══ The data
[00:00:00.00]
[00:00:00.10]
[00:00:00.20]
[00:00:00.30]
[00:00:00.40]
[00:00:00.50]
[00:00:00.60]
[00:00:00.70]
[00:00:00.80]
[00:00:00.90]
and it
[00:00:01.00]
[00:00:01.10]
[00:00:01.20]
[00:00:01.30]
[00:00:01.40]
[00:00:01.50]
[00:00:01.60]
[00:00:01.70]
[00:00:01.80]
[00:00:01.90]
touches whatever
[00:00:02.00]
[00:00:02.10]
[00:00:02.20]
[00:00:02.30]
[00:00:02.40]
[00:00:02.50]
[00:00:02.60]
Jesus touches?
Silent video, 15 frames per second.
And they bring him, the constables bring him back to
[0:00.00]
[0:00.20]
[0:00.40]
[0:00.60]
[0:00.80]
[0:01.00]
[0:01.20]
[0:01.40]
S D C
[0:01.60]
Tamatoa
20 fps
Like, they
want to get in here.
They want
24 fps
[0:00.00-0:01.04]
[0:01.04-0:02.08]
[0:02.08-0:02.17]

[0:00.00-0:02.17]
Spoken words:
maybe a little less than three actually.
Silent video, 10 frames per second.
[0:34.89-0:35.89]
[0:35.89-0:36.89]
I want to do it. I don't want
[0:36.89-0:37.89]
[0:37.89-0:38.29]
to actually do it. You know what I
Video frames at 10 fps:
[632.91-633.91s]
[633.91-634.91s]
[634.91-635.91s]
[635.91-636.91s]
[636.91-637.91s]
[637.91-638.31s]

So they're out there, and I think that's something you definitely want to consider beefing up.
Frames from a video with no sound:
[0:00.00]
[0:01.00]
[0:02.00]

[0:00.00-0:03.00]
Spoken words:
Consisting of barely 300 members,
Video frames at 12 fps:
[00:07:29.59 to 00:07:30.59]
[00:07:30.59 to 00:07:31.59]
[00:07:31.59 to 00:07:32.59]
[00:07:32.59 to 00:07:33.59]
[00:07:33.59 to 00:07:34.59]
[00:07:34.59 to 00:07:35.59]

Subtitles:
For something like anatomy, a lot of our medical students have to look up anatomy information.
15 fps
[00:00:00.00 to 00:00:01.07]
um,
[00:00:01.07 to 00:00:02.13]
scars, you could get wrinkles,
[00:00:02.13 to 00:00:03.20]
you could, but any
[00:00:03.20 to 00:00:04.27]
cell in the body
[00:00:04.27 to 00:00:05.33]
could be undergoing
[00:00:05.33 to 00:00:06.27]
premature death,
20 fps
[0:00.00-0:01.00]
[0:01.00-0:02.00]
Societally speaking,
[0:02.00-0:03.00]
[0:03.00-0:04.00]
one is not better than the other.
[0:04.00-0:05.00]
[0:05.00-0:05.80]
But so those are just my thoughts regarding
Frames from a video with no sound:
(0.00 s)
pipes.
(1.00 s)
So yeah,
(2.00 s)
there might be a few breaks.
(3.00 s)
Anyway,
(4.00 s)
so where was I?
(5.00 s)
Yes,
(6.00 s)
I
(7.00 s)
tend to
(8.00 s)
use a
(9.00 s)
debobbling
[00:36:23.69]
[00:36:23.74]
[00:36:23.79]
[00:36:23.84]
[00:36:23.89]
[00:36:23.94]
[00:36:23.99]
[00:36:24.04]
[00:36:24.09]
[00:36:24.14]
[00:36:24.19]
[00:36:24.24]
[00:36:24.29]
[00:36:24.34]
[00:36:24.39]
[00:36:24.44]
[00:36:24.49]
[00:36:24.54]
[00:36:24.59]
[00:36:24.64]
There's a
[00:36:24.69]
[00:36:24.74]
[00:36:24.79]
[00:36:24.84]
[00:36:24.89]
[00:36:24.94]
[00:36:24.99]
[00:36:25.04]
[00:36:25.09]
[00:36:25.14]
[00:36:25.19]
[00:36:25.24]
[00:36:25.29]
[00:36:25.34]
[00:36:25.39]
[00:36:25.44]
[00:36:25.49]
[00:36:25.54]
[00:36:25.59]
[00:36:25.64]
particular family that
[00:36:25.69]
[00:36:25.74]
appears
════
Task statement — Please transcribe the data above without changes, from its first line to its "[00:00:01.80]" line, and leave out anything past that.

Output of the exercise —
[00:00:00.00]
[00:00:00.10]
[00:00:00.20]
[00:00:00.30]
[00:00:00.40]
[00:00:00.50]
[00:00:00.60]
[00:00:00.70]
[00:00:00.80]
[00:00:00.90]
and it
[00:00:01.00]
[00:00:01.10]
[00:00:01.20]
[00:00:01.30]
[00:00:01.40]
[00:00:01.50]
[00:00:01.60]
[00:00:01.70]
[00:00:01.80]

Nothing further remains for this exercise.